Al platicar con la italiana dijo que en su país también existe un catolicismo ferviente, pero aseguró que no es nada comparado con lo que pasa en México. El fervor es, tal vez, la palabra que buscaba la extranjera para describir lo que pasó por sus ojos: gente que rezaba con una devoción que llegaba a las lágrimas; chalupas que sacaban una cortina de humo; vírgenes que fueron cargadas desde municipios de nombres irrepetibles para la italiana y un exceso de vendimia de productos religiosos eran probablemente a lo que se refería la extranjera.

En la iglesia, eran dos filas las que se formaban para entrar al santuario de la virgen ubicado en la avenida Reforma, entre 11 y la 13 Sur. La fila de la derecha desembocaba hasta los linderos del mercado Venustiano Carranza y la fila de la izquierda terminaba en los inicios de la estación de RUTA del Mercado de los Sabores.

Mientras tanto, la gente se arremolinaba en las puertas de la iglesia y los que no alcanzaban a entrar se persignaban en la explanada exterior. En tanto, una señora se arrodillaba junto a las rejas que impedían el paso directo al santuario mientras su hijo le pedía que se levantara, pero la octogenaria no hizo caso, ya que estaba en una especie de éxtasis que se complementaba por una serie de rezos que simulaban un silbido extenso.

El sol no era un factor para que la gente se cansara y mucho menos para que se detuviera; sus rayos quemaban la piel de los asistentes que, en su mayoría, era morena. Otro tipo de piel era la que se quemaba en los puestos que había en la explanada del Paseo Bravo: los tacos al pastor, los árabes, las alitas, los chicharrones preparados, las cemitas, las chalupas, el mole, los elotes, los tamales, las tostadas, los burritos, los hot dogs, las hamburguesas y hasta las pepitas se podían encontrar en alguno de los puestos que sacaban humo e invitaban a los peregrinos a reponer fuerzas con alguno de esos manjares.

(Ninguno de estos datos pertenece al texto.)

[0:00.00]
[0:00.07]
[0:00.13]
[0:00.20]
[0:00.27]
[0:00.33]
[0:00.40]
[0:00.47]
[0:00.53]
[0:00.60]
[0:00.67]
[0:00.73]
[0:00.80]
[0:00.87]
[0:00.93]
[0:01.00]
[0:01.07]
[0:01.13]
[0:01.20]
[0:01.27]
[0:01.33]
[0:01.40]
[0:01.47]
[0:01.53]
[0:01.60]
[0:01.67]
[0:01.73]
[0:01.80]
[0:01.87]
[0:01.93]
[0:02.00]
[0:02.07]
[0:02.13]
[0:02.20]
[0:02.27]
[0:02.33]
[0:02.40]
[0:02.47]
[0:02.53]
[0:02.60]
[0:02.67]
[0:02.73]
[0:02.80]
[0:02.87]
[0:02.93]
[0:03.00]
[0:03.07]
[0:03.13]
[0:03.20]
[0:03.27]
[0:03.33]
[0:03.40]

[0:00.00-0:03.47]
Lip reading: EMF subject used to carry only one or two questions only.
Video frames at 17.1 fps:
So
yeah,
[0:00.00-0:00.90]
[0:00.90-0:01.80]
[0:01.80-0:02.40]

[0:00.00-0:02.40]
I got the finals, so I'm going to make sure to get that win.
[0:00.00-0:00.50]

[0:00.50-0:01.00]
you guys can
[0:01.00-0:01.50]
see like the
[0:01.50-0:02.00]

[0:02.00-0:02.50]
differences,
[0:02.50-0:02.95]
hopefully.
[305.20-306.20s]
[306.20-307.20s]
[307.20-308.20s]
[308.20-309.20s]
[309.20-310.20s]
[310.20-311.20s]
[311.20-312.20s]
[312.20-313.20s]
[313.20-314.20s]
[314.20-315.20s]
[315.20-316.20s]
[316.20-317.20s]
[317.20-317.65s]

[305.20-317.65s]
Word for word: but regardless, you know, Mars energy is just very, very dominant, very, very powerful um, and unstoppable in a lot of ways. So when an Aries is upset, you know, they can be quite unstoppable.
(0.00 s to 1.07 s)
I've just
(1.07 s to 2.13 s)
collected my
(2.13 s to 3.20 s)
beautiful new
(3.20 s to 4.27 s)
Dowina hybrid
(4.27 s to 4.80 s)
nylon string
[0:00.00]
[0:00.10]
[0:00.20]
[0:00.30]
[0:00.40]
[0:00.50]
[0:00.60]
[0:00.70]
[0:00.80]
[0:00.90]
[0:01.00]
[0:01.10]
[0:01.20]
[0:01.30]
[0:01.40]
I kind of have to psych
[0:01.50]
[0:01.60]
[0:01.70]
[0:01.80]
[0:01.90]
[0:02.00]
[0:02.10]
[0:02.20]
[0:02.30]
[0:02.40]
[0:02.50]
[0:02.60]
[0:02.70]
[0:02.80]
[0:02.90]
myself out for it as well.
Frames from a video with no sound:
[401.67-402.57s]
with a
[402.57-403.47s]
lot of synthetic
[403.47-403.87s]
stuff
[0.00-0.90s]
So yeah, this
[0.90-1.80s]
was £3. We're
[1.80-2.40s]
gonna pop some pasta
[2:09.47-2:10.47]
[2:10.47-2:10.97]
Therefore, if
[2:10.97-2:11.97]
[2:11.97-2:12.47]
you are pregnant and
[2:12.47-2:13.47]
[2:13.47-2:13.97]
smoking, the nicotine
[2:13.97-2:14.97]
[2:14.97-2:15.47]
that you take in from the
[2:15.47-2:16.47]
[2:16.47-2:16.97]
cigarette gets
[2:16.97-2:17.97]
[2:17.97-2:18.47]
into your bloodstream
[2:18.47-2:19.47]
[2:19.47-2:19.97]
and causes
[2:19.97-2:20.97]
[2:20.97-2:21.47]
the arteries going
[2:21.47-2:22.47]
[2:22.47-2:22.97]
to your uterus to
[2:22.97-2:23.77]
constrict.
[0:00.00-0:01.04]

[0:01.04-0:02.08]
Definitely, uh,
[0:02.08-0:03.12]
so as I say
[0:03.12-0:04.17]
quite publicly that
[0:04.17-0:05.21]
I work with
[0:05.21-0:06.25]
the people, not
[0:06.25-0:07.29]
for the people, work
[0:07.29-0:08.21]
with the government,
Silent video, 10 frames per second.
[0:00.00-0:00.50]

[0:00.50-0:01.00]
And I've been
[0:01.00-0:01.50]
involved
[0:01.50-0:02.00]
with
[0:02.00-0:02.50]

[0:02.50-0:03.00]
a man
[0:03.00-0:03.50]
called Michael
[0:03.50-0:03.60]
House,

Después de media hora en la fila para entrar a ver a la Guadalupana se podía entrar al santuario. En el interior el ambiente cambiaba, las cumbias de los juegos mecánicos desaparecieron y los gritos de los vendedores se asfixiaron. En el recinto había un cierto aire sacro y las imágenes que acompañaban a la iglesia lo confirmaban.

Por fin se llegó junto la virgen, pero el tiempo era tan limitado que lo único para lo que daba tiempo era para decir una oración porque la gente ya empujaba para poder estar frente a la Morenita del Tepeyac.